(Foto: Agência Brasil)
Fonte: Brasil de Fato
O Estado brasileiro foi condenado pela Corte Interamericana de Direitos Humanos (CIDH) pela falta de investigação, julgamento e punição dos responsáveis pela tortura e assassinato do jornalista Vladimir Herzog, ocorrido em 1975, durante a ditadura civil-militar.
A decisão é de março deste ano, mas foi divulgada nessa quarta-feira (4), em San José, na Costa Rica, onde fica a sede do Tribunal.
No processo, a Corte destaca que Herzog sofreu privação de liberdade, interrogatório, tortura e assassinato porque se opunha ao regime ditatorial. O órgão determinou que o caso deve ser considerado crime contra a humanidade, segundo a definição dada pelo Direito Internacional.
Além disso, o Tribunal considerou o Estado como responsável pela violação dos direitos de conhecimento da verdade e da integridade pessoal dos familiares do jornalista.
Pela decisão, o Brasil deverá cumprir medidas de reparação que incluem o retorno das investigações e do processo penal do caso, com o objetivo de identificar, processar e punir os responsáveis pelo crime.
César Cordaro, do Comitê Paulista pela Memória, Verdade e Justiça, destaca que a decisão tem caráter emblemático por conta da importância do caso de Herzog e também da preservação da memória histórica do período.
“[Ela] vem reconhecer a prática de tortura e de graves violações de direitos humanos por parte dos Estado brasileiro e a existência de um verdadeiro Estado de Terror que vigorou durante todo o período da ditadura”, reforça.
Lei de Anistia
Outro ponto importante da decisão diz respeito à Lei de Anistia (Lei nº 6.683/79). A legislação, fruto do processo de abertura “lenta, gradual e segura” que levou a ditadura a um desfecho acordado com setores da oposição, permitiu a prescrição de crimes de violação de direitos humanos e de lesa-humanidade. O dispositivo foi aplicado pelo Estado brasileiro ao processo de Herzog.
A Corte, porém, considerou que a aplicação da Lei de Anistia a esse tipo de caso viola a Convenção Americana de Direitos Humanos, da qual o Brasil é signatário. A decisão destaca que, pelo Direito Internacional, tais crimes sempre são considerados imprescritíveis –ou seja, não existe prazo máximo para a punição dos responsáveis.
Em 2010, a Ordem dos Advogados do Brasil (OAB) ingressou com uma ação junto ao Supremo questionando a constitucionalidade da Lei de Anistia, mas, no entendimento dos ministros, ela é compatível com a Constituição Federal.
Revisão
O debate, no entanto, seguiu adiante. Em 2011, a deputada Luiza Erundina (Psol-SP) apresentou, na Câmara, o Projeto de Lei (PL) 573/11, que exclui do rol de crimes anistiados após a ditadura aqueles que tenham sido cometidos por agentes públicos, militares ou civis contra pessoas que praticaram “crimes políticos”.

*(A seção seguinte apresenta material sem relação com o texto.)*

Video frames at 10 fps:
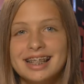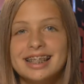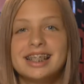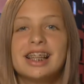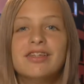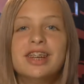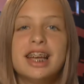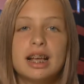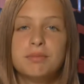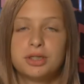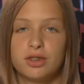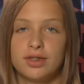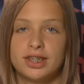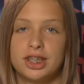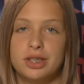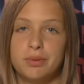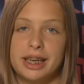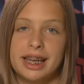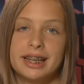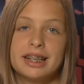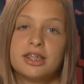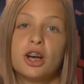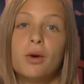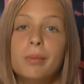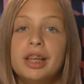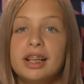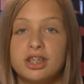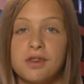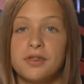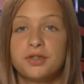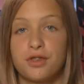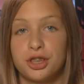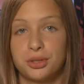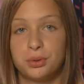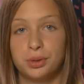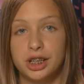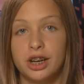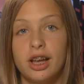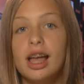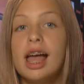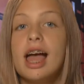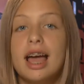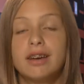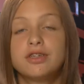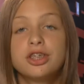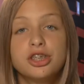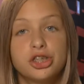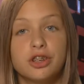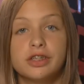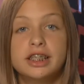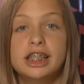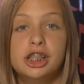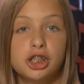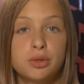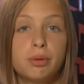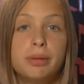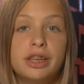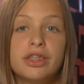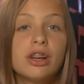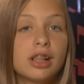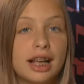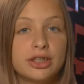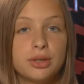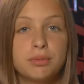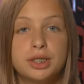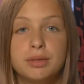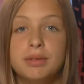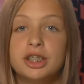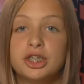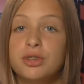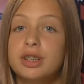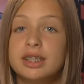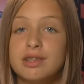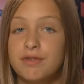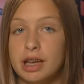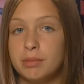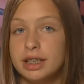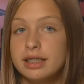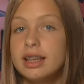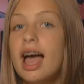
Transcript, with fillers: The 11 a.m. service this weekend is the opening service for the school year. After the service, teachers will be in their classrooms to meet students and families,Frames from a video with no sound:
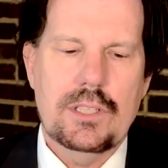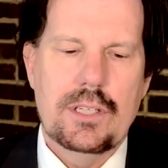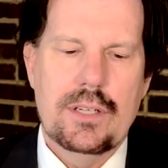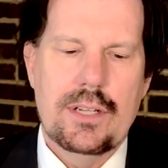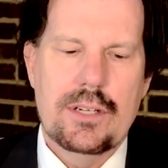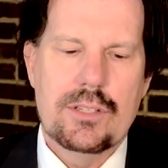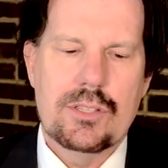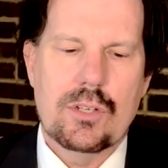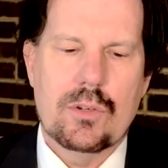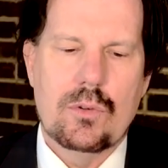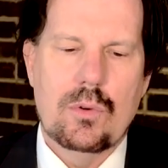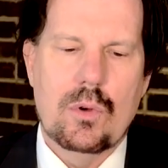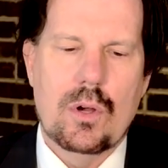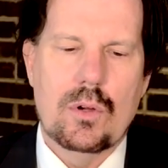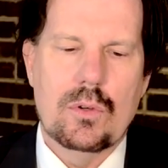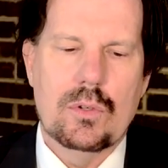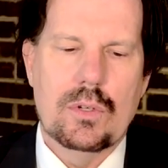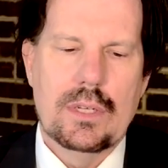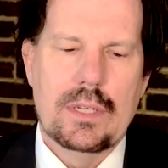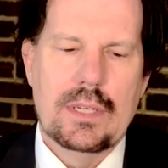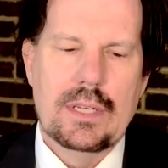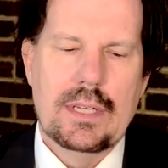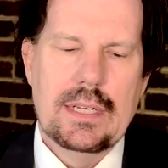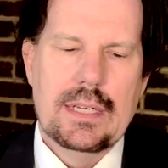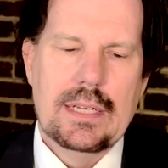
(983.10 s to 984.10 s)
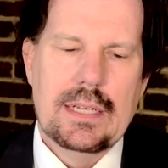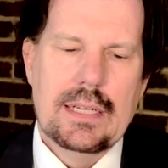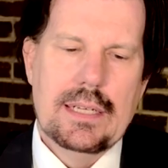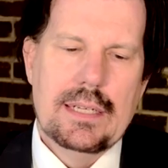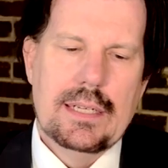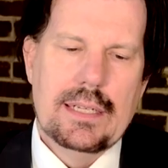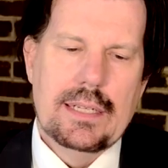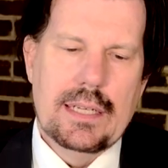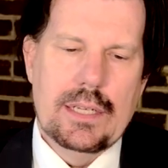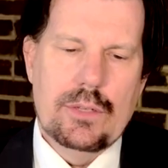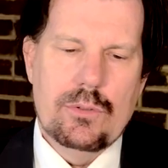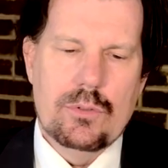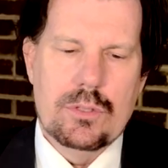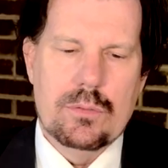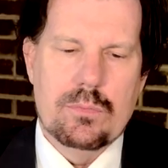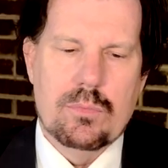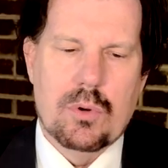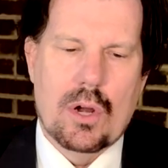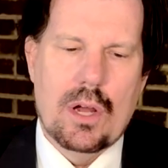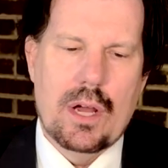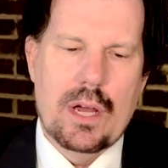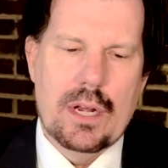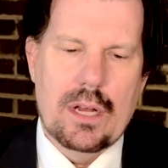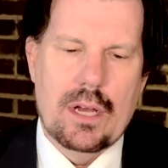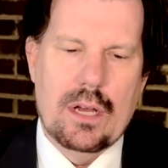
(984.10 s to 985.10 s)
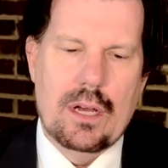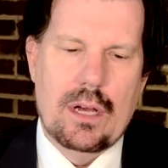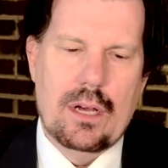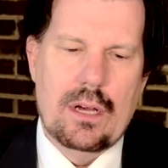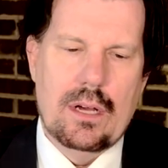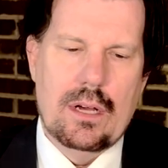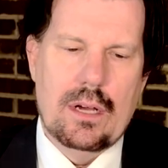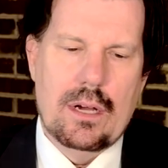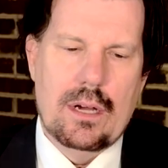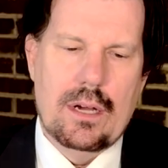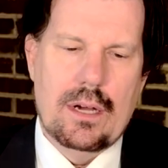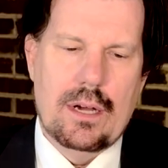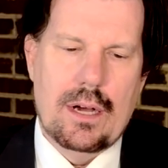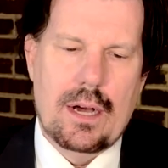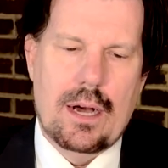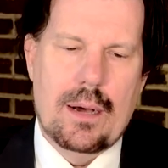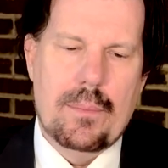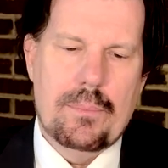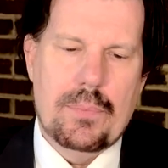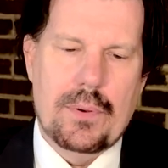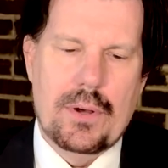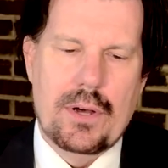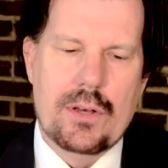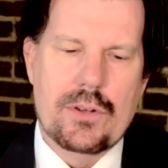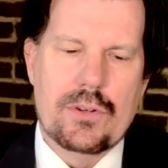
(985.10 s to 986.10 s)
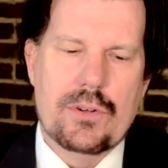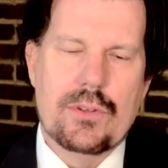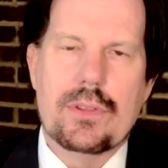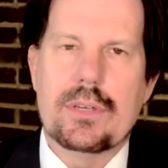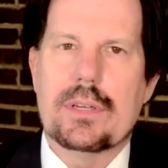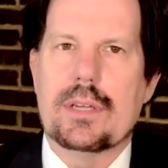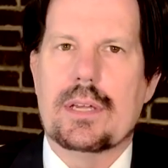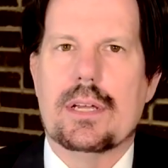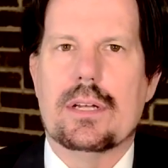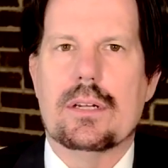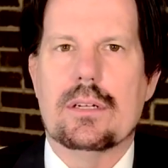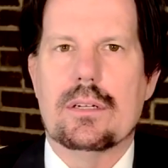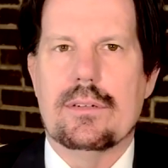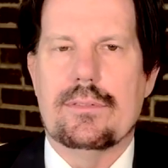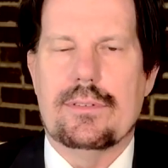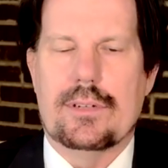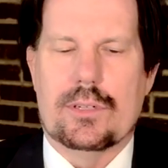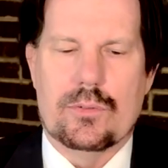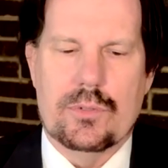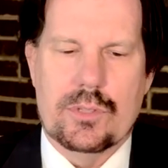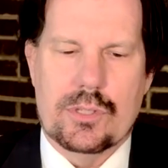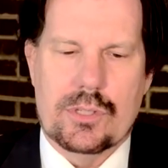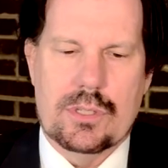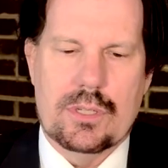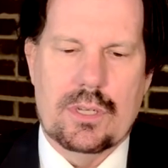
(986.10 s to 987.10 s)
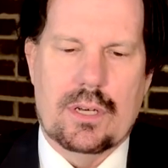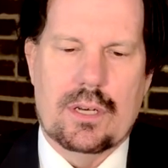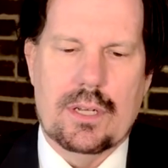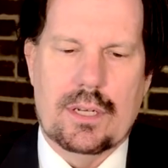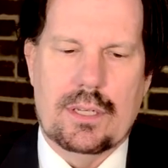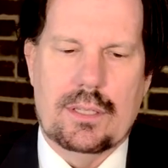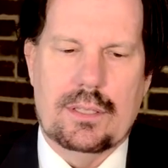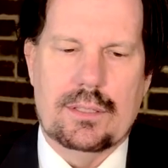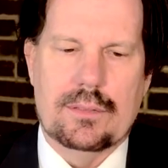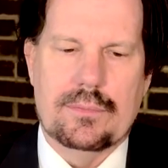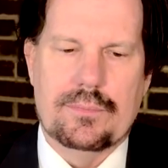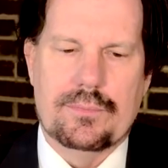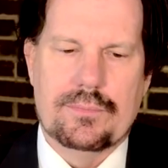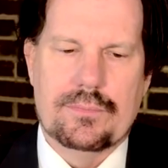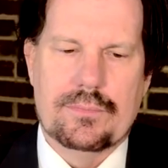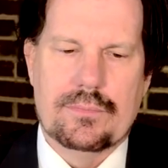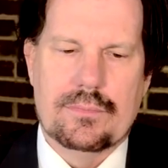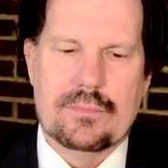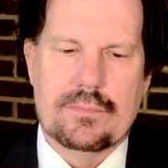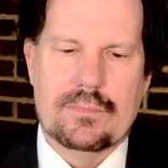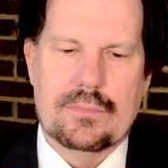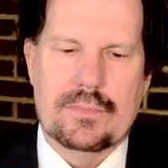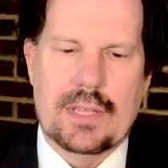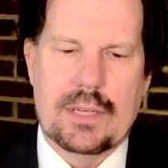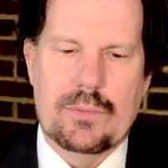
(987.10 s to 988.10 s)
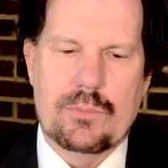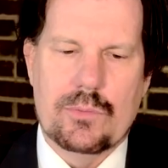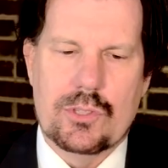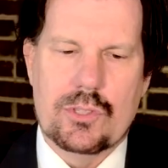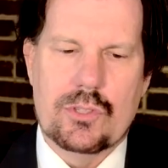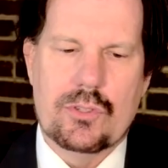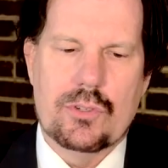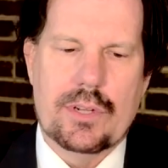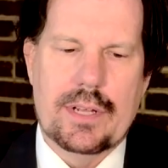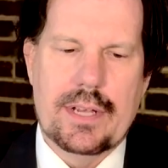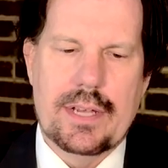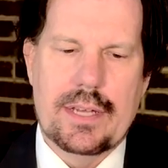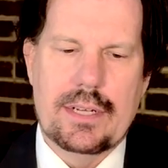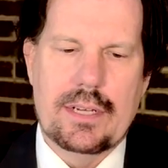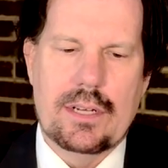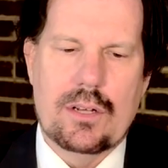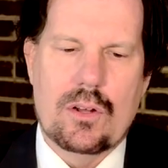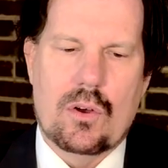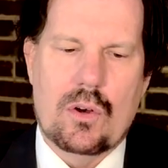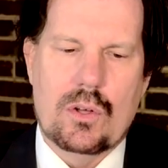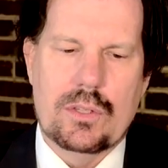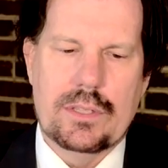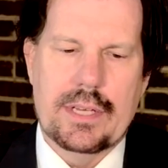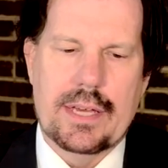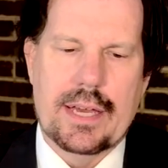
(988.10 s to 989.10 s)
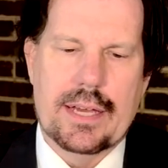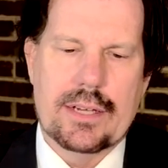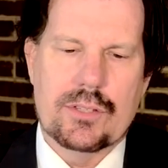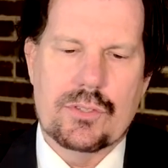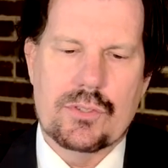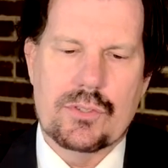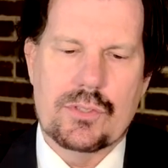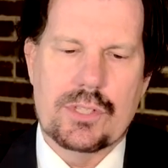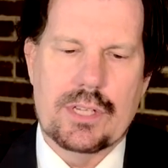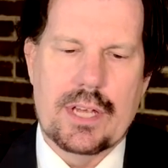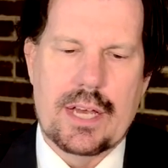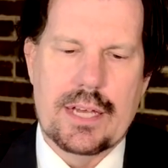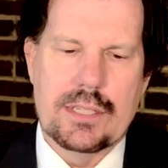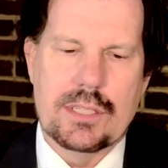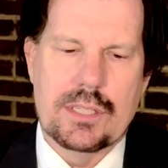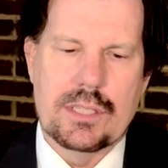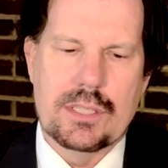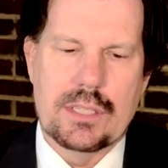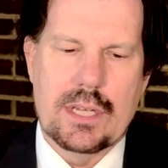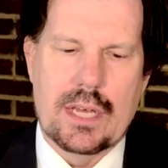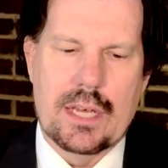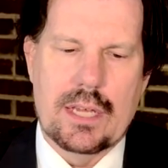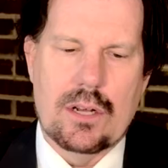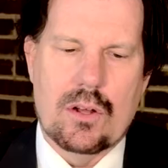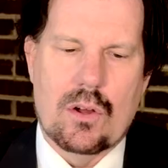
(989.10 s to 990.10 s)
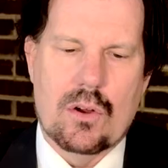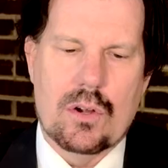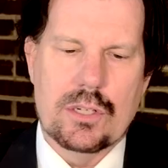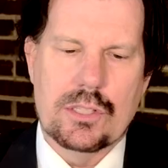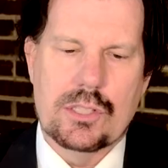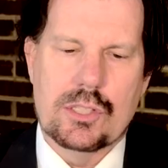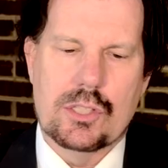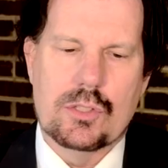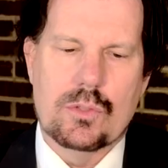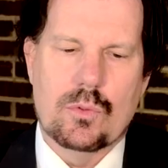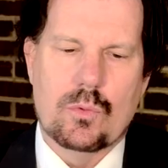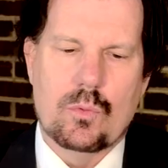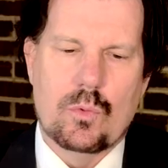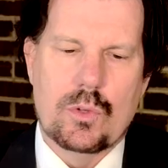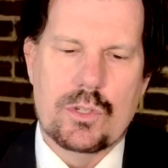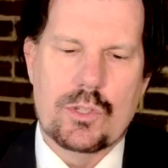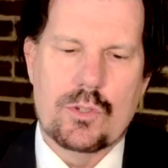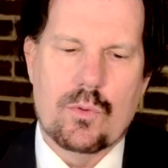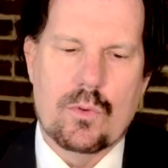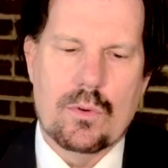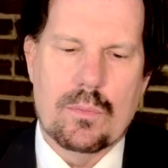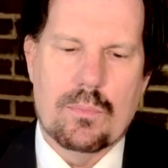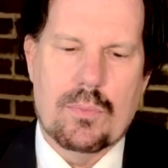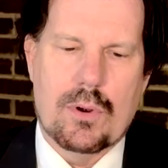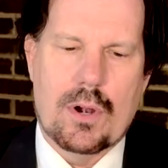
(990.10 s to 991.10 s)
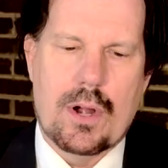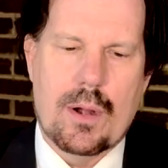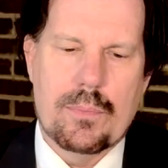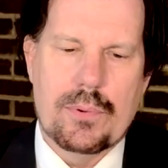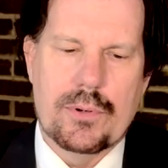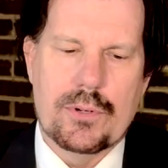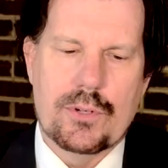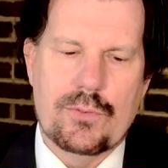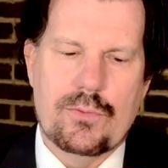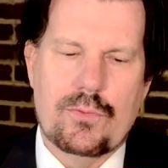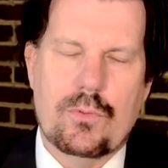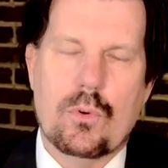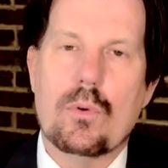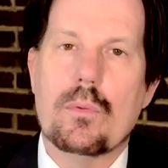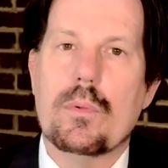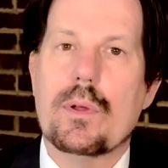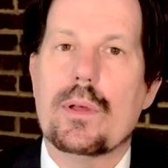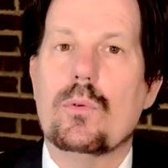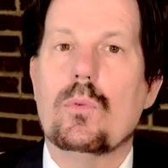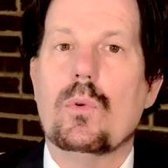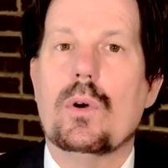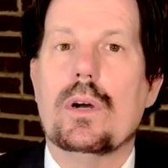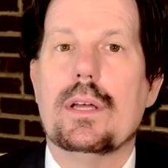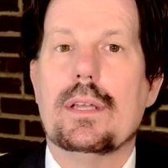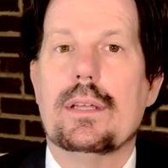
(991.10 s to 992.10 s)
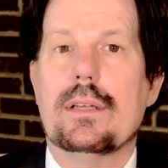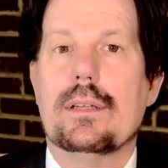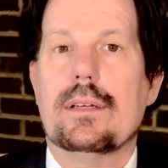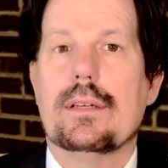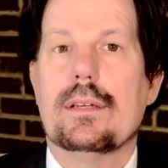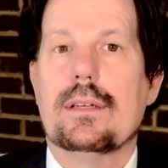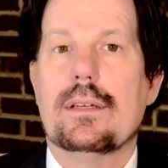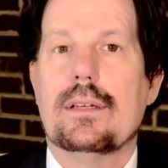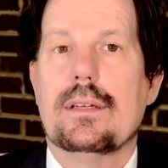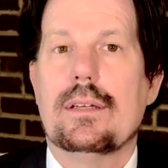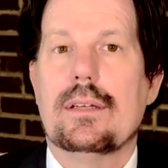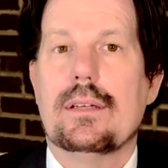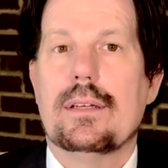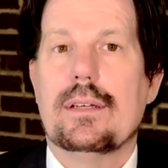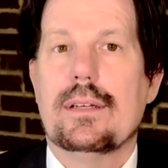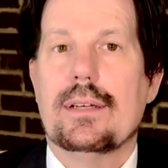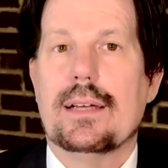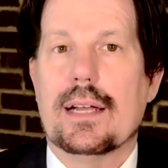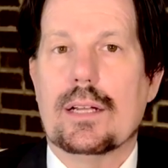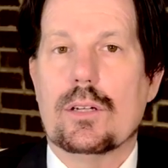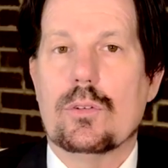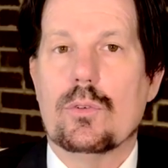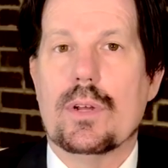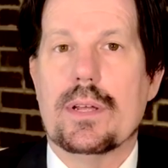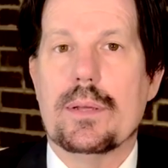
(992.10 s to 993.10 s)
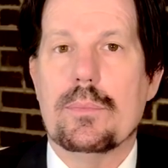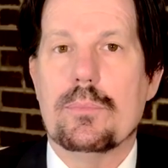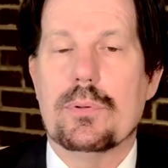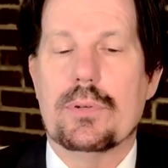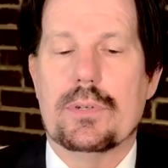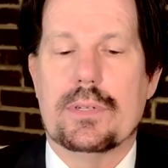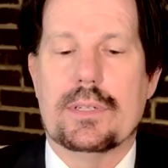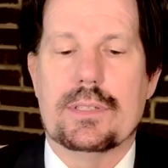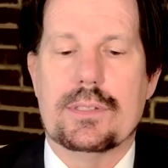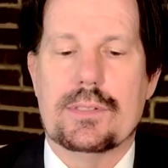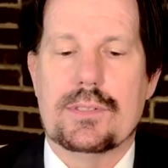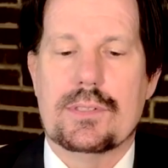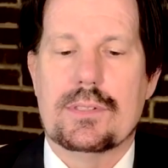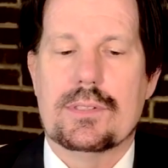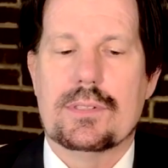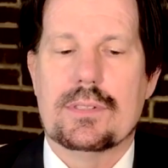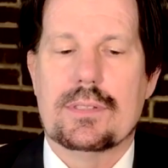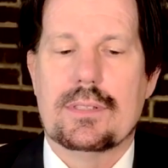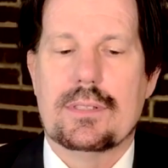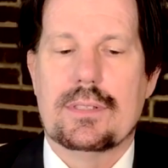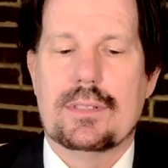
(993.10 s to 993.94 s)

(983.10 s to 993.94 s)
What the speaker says: Here's a quote. He was brought up under the care of Aristotle and was trained in all the exercises and arts which were proper to form a what? A great prince.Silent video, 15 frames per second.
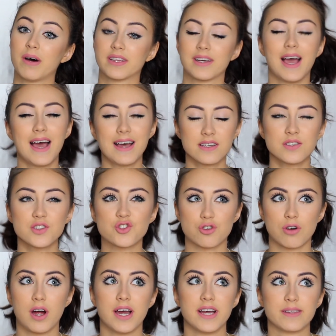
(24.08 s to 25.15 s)
But I hadn't
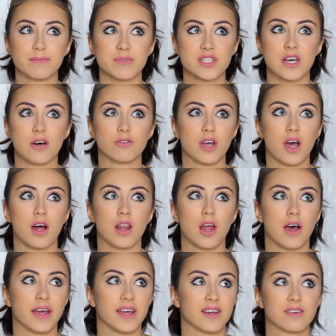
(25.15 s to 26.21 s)
tried Mesauda
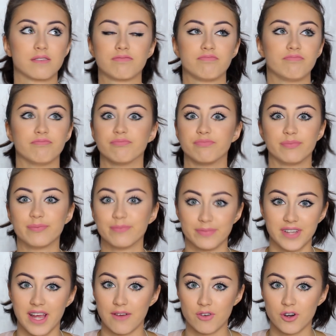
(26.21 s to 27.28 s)
like
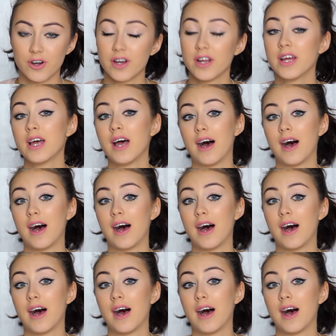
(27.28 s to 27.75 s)
never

“Se o Congresso foi quem votou e aprovou a Lei de Anistia, em 1979, cabe a ele a prerrogativa de revogá-la ou pelo menos fazer uma nova versão, uma nova interpretação dessa lei”, defende a deputada.
Atualmente, o PL está parado na Comissão de Constituição e Justiça (CCJ). Erundina, que preside a Subcomissão Parlamentar Memória, Verdade e Justiça da Casa, defende a necessidade de uma mobilização social em torno da decisão da Corte.
“A sociedade civil brasileira terá que obrigar, exigir, pressionar e cobrar do Estado brasileiro, através do seu governo, o encaminhamento dessas providências [determinadas pela CIDH]”, reforçou.
A CIDH é um órgão vinculado à Organização dos Estados Americanos (OEA) e suas decisões têm caráter de cumprimento obrigatório. Em nota, a Corte informou que irá acompanhar o acatamento da decisão por parte do Brasil e exigir a apresentação de um relatório no período de um ano.
Governo
Em nota pública divulgada na noite de quarta (4), o Ministério dos Direitos Humanos afirmou que reconhece oficialmente a decisão da CIDH e que “dará cumprimento integral à sentença, bem como articulará com outros órgãos e entidades públicas o seu cumprimento”.